----- DATA SUPPLIED

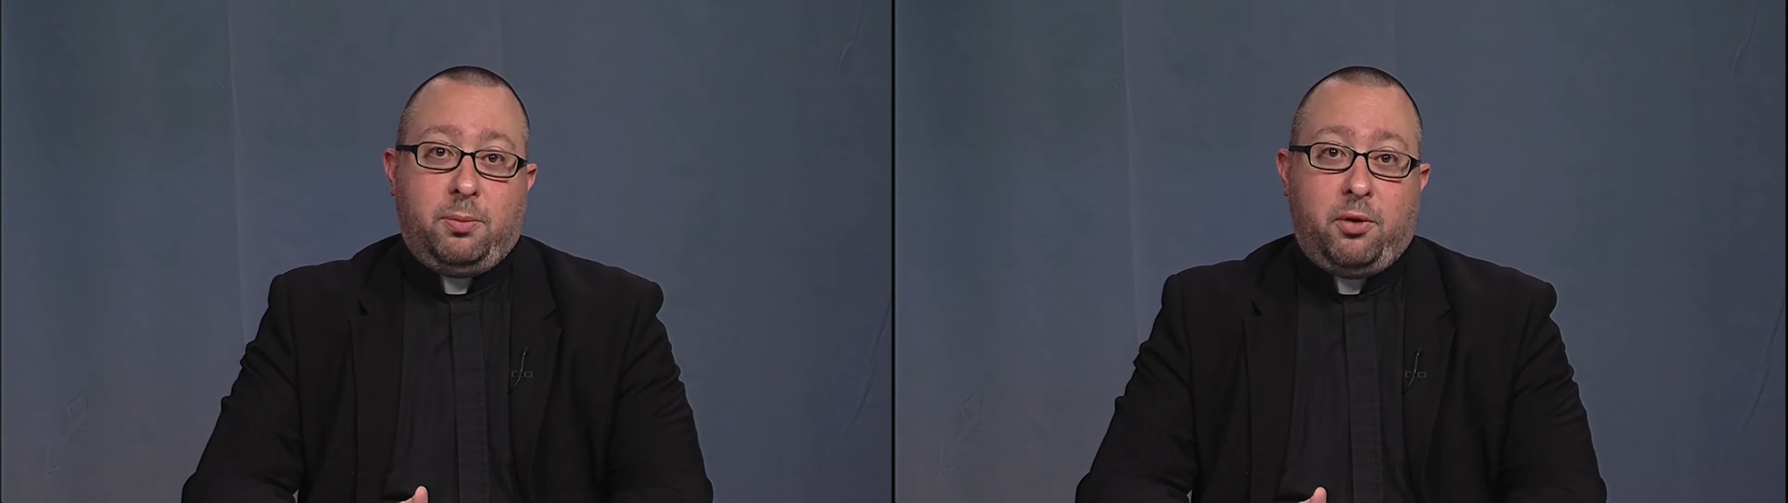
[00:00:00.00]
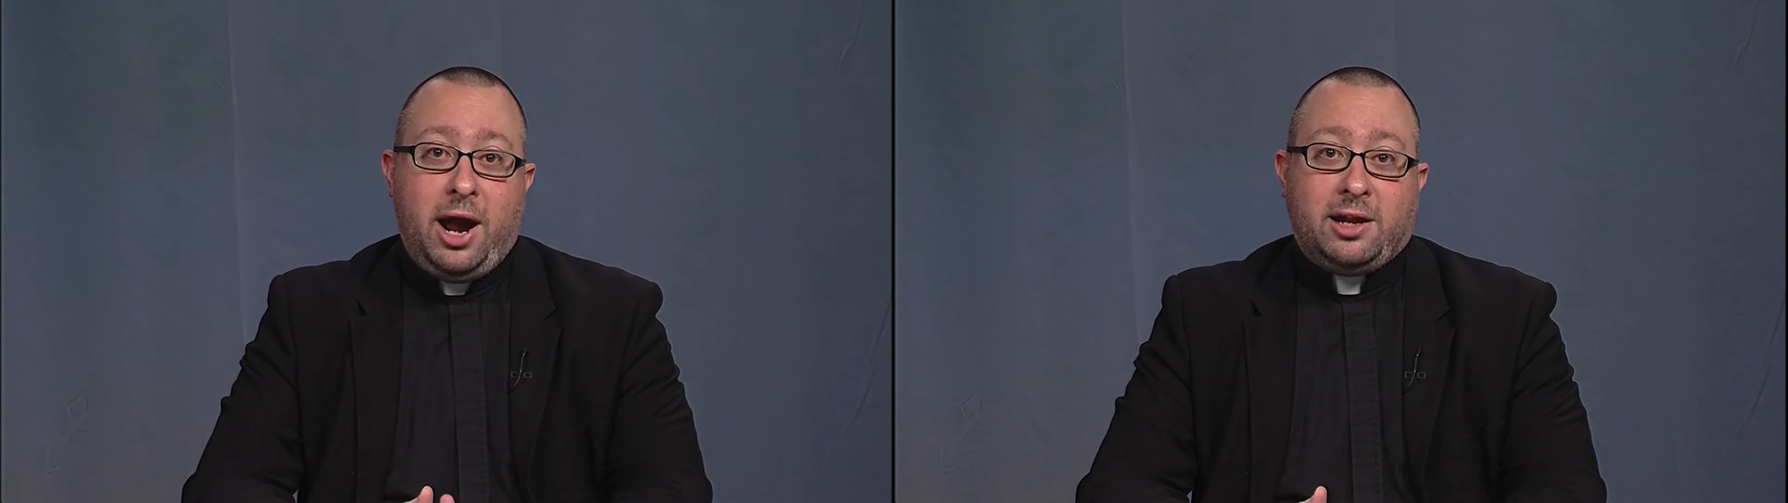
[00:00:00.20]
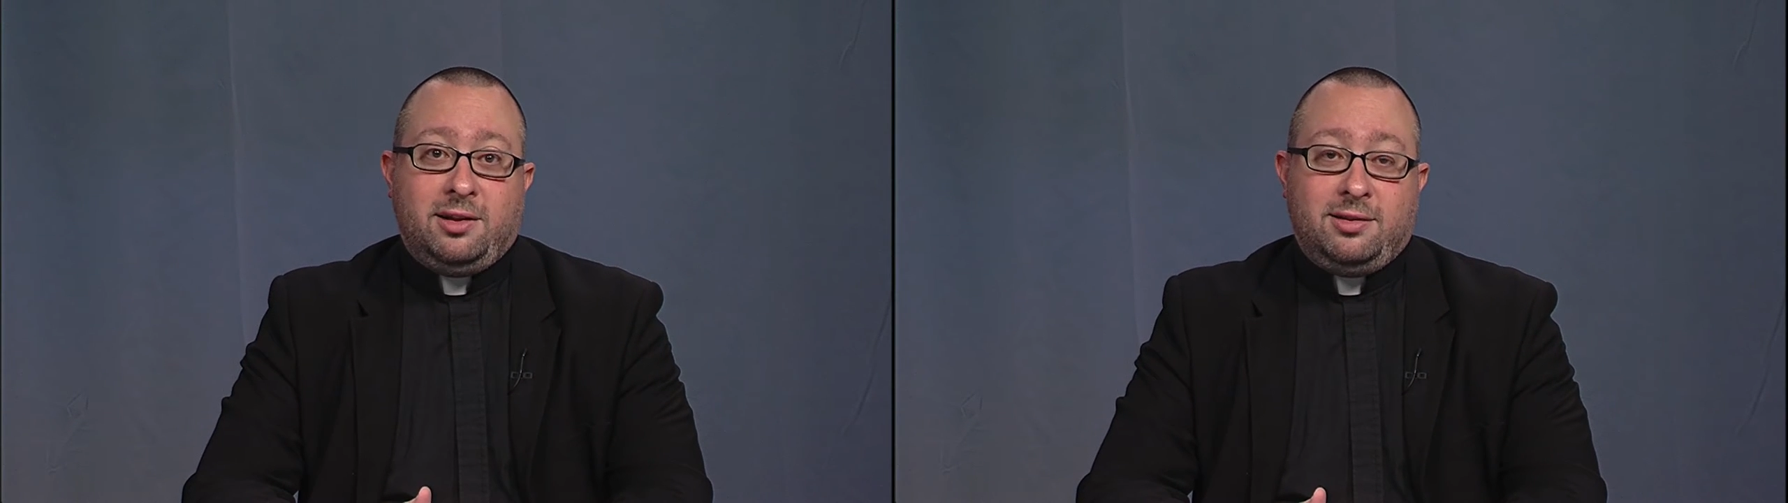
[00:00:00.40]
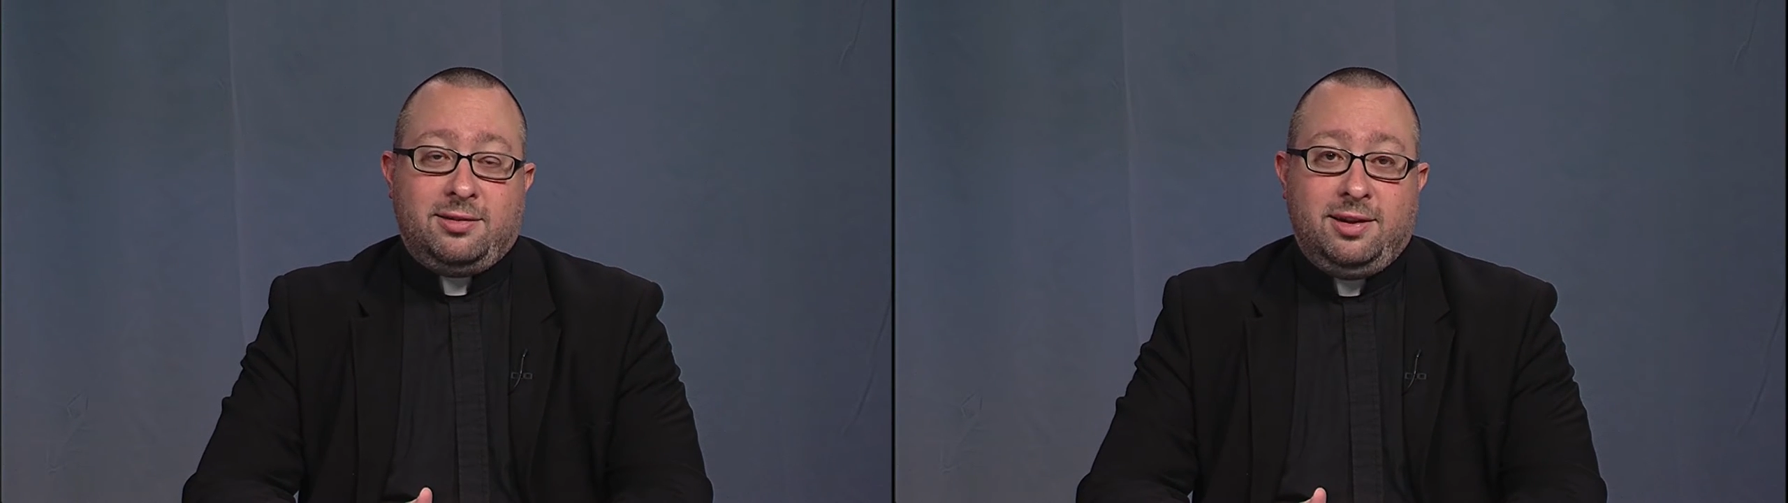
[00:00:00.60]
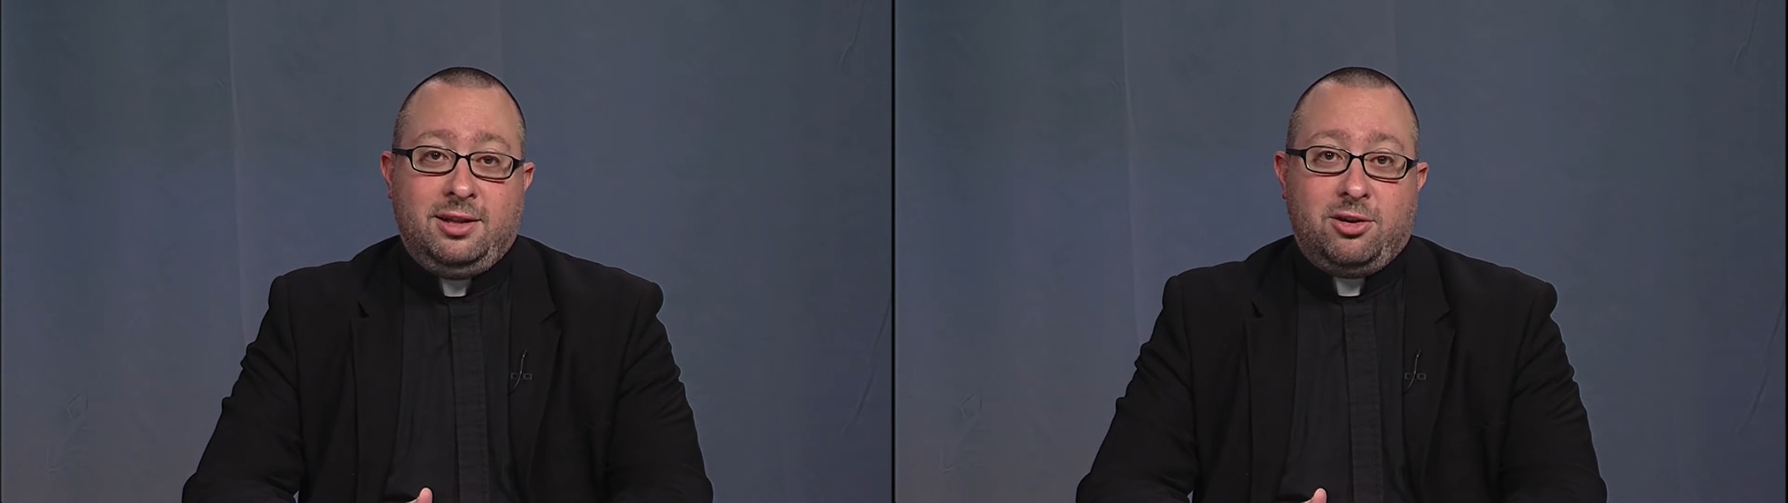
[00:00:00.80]

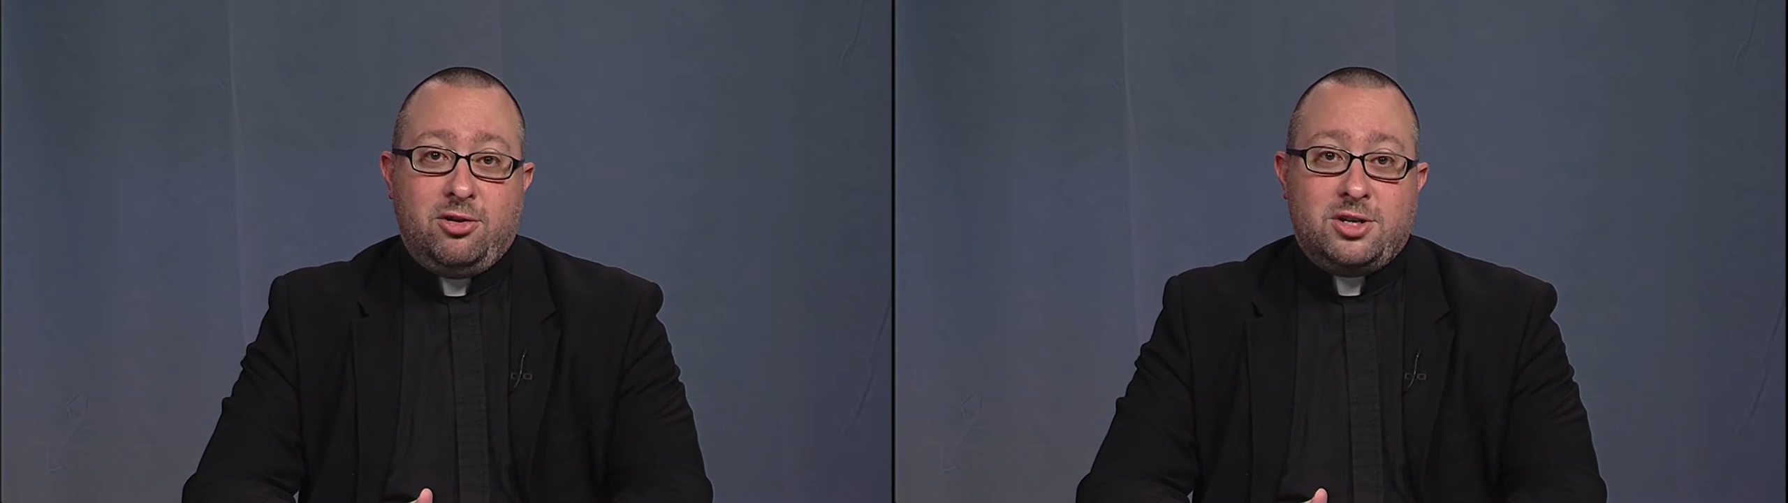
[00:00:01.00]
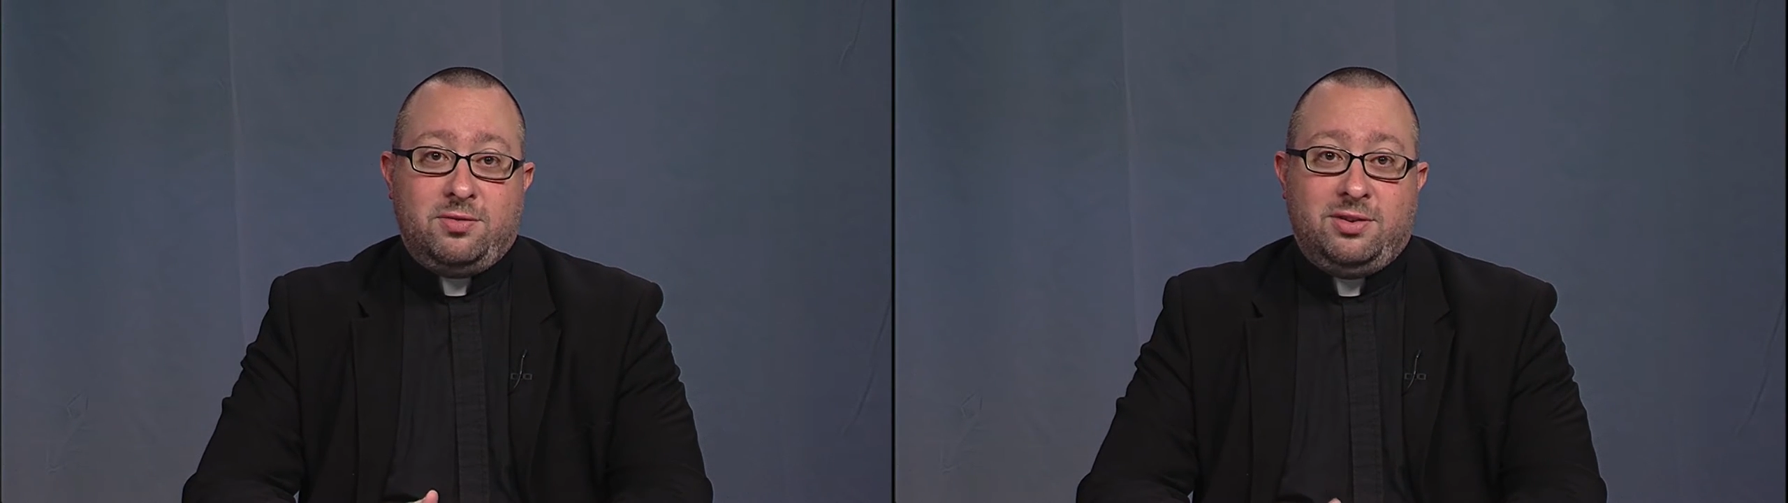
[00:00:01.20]
practice in the Gurdjieff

----------

AIM OF THE TASK:
With the images left out, output all the entries above exactly.

COMPLETED EXERCISE:
[00:00:00.00]
[00:00:00.20]
[00:00:00.40]
[00:00:00.60]
[00:00:00.80]

[00:00:01.00]
[00:00:01.20]
practice in the Gurdjieff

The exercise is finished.